Each line of the entries, from the first to the line containing "(876.34 s to 882.62 s)", is to be transcribed exactly as it stands; include no other lines.

───── TASK INPUT

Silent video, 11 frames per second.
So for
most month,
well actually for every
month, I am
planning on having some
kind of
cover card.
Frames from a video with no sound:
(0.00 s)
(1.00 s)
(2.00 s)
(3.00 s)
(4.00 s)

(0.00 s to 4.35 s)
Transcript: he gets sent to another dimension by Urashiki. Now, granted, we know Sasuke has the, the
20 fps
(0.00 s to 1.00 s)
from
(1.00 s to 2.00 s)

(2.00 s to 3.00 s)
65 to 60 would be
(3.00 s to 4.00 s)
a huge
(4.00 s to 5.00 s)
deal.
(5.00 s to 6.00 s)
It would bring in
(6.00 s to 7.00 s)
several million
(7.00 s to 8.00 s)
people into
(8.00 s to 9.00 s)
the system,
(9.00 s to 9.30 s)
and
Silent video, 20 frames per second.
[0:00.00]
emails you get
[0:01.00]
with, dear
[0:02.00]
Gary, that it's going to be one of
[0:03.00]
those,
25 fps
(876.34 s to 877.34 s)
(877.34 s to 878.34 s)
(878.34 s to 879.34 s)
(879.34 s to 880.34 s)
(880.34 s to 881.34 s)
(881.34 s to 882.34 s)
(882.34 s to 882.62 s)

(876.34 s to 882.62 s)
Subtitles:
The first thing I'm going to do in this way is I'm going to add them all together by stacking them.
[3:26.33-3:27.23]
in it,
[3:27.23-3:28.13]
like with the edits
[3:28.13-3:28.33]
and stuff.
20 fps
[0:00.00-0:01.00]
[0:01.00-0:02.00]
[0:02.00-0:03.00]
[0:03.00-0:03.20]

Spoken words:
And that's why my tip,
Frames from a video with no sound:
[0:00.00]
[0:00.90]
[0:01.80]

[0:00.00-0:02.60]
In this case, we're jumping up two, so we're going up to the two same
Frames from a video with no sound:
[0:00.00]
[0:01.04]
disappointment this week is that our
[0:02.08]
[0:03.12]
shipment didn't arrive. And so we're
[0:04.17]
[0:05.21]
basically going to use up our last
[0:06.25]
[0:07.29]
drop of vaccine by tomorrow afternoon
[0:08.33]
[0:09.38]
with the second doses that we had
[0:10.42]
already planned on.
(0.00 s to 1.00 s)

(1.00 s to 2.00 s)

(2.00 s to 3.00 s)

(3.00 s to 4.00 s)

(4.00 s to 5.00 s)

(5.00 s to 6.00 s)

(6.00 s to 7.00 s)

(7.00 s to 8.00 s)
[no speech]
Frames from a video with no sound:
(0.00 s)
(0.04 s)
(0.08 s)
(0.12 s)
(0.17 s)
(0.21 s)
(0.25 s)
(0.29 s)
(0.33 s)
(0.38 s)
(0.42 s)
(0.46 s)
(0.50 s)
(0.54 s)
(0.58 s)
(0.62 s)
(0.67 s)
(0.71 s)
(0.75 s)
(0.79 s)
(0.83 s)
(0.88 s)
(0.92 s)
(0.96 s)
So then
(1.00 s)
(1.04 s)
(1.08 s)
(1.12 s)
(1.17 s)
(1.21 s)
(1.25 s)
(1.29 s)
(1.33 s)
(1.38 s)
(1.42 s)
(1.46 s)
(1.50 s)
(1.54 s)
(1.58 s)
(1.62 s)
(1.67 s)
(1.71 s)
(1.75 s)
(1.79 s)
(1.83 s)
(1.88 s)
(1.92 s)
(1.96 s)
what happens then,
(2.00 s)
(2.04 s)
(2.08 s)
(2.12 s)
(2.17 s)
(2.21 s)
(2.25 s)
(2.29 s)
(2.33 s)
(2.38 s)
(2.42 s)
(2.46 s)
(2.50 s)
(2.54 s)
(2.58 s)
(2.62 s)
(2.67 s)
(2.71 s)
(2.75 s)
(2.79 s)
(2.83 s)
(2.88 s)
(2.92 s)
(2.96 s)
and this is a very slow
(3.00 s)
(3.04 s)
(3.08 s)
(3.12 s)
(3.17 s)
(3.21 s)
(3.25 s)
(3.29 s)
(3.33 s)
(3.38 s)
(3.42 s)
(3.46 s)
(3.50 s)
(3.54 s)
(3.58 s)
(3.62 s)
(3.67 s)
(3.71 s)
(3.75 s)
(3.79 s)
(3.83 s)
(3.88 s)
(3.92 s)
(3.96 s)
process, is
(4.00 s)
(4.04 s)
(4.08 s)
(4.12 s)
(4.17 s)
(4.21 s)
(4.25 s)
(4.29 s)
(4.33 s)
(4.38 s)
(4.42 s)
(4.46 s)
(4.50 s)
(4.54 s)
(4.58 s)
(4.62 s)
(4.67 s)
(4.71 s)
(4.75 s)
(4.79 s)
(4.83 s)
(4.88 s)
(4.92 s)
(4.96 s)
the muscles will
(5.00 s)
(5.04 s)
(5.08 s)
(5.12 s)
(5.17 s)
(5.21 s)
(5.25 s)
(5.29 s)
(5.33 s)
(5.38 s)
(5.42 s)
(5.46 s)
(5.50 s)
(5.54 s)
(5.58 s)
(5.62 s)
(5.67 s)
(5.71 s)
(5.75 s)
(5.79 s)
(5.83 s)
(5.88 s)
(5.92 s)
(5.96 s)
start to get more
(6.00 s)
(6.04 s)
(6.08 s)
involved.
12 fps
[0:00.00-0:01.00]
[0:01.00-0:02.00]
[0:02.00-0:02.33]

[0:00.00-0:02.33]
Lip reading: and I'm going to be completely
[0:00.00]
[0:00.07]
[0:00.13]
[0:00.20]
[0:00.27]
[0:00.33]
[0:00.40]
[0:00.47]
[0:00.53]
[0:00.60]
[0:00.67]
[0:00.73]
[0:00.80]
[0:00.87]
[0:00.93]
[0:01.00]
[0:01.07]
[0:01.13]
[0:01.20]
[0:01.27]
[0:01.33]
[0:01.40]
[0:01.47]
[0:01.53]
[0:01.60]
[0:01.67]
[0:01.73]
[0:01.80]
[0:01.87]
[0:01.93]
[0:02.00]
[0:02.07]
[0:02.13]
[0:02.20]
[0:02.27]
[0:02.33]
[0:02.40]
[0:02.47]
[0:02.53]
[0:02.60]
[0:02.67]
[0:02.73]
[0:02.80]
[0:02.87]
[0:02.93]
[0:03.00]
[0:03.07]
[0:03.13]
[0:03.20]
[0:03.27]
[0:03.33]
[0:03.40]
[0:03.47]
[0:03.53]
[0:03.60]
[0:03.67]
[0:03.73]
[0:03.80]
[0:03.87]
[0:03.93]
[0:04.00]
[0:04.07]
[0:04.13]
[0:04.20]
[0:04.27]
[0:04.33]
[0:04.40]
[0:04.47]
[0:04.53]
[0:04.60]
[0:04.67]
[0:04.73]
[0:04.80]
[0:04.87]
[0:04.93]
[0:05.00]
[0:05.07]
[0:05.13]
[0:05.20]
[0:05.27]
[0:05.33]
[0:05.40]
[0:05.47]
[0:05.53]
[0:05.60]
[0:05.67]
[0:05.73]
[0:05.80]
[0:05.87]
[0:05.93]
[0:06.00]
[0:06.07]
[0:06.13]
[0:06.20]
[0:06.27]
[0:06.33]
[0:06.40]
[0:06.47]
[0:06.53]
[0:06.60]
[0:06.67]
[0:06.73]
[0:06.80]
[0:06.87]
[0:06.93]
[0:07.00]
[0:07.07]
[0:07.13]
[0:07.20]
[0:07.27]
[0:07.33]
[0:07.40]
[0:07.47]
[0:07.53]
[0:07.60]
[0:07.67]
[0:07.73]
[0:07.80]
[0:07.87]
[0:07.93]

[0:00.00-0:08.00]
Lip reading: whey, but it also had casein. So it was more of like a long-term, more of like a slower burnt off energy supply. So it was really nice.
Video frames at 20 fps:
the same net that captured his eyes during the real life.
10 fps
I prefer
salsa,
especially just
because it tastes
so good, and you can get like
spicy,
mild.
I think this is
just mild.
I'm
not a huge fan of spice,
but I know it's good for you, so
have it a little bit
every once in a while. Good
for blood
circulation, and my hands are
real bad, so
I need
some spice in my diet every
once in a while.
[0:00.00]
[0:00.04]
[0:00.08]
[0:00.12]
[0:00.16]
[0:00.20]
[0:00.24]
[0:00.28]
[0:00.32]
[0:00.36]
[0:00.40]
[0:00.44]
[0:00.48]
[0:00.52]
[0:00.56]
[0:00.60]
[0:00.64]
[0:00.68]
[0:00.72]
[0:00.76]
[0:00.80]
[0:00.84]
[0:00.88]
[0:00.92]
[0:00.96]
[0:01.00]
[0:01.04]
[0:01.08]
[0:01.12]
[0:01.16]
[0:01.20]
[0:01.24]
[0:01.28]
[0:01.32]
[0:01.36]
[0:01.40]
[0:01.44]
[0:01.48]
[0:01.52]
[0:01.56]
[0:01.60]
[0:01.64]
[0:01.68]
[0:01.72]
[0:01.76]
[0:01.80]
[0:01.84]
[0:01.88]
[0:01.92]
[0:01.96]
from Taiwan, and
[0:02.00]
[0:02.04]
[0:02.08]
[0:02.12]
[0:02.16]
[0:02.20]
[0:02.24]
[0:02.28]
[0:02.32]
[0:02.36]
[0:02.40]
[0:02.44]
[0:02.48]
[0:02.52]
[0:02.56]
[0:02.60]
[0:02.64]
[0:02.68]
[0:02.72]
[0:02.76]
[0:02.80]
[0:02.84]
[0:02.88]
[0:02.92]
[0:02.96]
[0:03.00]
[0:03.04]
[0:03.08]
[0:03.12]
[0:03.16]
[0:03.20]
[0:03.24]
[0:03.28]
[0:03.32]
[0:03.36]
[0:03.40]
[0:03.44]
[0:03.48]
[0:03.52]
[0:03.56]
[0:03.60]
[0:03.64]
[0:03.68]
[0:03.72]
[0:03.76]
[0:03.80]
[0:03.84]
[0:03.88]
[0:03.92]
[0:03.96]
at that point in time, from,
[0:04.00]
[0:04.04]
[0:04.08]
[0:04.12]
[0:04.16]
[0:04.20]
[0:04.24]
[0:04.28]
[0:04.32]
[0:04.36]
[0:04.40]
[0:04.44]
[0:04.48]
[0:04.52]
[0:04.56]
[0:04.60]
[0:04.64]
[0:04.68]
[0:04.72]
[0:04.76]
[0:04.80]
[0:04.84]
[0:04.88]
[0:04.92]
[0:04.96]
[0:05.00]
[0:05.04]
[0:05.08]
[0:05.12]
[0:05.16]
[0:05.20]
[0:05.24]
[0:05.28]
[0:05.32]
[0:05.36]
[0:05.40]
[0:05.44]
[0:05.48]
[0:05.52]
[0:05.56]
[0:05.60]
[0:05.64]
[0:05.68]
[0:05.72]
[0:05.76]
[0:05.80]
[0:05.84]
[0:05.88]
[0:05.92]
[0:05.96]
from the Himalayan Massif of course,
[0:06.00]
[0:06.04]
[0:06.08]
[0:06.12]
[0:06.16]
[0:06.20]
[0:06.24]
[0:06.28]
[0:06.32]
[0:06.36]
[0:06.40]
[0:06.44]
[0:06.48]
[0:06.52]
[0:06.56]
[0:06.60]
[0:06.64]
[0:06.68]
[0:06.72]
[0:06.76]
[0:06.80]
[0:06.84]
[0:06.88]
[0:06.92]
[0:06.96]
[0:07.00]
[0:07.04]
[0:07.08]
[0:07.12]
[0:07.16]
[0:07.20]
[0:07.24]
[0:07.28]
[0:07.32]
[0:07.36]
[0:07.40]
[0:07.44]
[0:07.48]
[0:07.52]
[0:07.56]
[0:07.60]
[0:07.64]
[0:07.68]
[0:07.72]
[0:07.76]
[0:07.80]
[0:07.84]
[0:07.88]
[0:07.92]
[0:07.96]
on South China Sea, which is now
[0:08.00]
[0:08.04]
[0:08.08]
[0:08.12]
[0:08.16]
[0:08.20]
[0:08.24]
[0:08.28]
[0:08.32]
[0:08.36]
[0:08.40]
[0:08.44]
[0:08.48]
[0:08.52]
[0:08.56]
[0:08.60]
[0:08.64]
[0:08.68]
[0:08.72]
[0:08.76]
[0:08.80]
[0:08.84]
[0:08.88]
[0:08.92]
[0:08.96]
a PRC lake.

──────────

PROBLEM SOLUTION |
Silent video, 11 frames per second.
So for
most month,
well actually for every
month, I am
planning on having some
kind of
cover card.
Frames from a video with no sound:
(0.00 s)
(1.00 s)
(2.00 s)
(3.00 s)
(4.00 s)

(0.00 s to 4.35 s)
Transcript: he gets sent to another dimension by Urashiki. Now, granted, we know Sasuke has the, the
20 fps
(0.00 s to 1.00 s)
from
(1.00 s to 2.00 s)

(2.00 s to 3.00 s)
65 to 60 would be
(3.00 s to 4.00 s)
a huge
(4.00 s to 5.00 s)
deal.
(5.00 s to 6.00 s)
It would bring in
(6.00 s to 7.00 s)
several million
(7.00 s to 8.00 s)
people into
(8.00 s to 9.00 s)
the system,
(9.00 s to 9.30 s)
and
Silent video, 20 frames per second.
[0:00.00]
emails you get
[0:01.00]
with, dear
[0:02.00]
Gary, that it's going to be one of
[0:03.00]
those,
25 fps
(876.34 s to 877.34 s)
(877.34 s to 878.34 s)
(878.34 s to 879.34 s)
(879.34 s to 880.34 s)
(880.34 s to 881.34 s)
(881.34 s to 882.34 s)
(882.34 s to 882.62 s)

(876.34 s to 882.62 s)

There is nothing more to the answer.